Description of the task: Your output is to hold only the lines from the one showing "[0:00.00-0:01.00]" through the end of the listing, exactly, with every picture excluded.

Input:
* * * * * * * * *

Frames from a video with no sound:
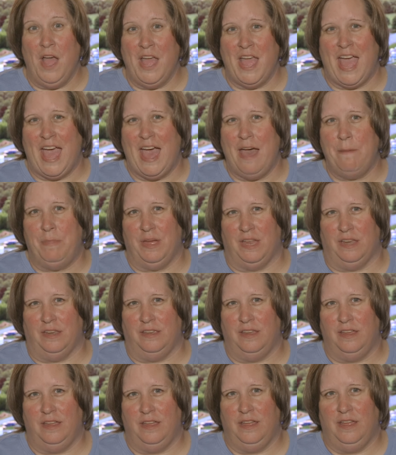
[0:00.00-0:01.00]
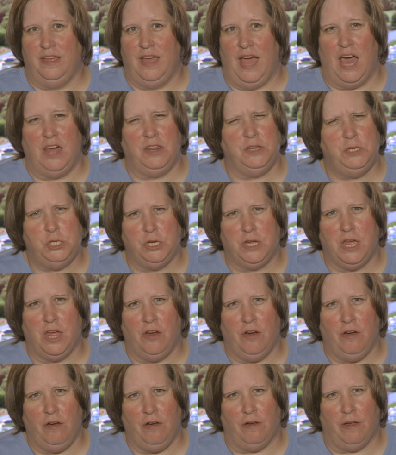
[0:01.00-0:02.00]
What happened? How did you
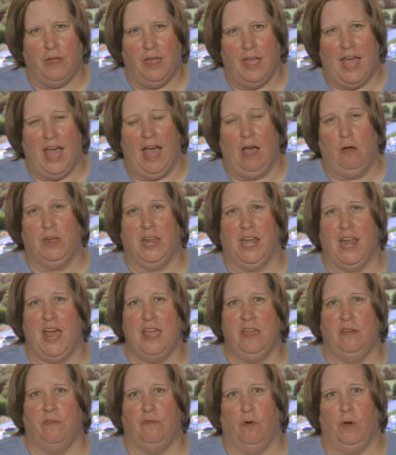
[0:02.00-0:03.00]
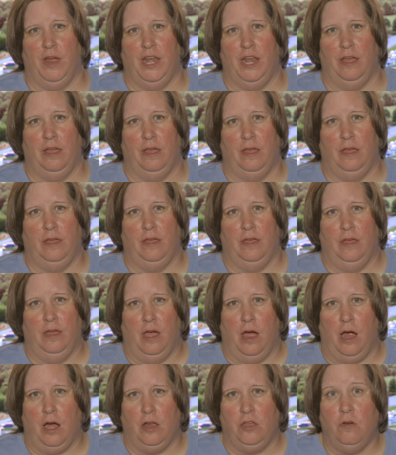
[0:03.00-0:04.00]
get hurt? How can I avoid it?
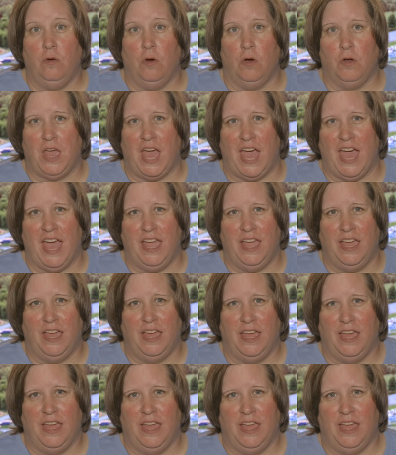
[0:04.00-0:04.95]
Are you okay?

* * * * * * * * *

Written solution:
[0:00.00-0:01.00]
[0:01.00-0:02.00]
What happened? How did you
[0:02.00-0:03.00]
[0:03.00-0:04.00]
get hurt? How can I avoid it?
[0:04.00-0:04.95]
Are you okay?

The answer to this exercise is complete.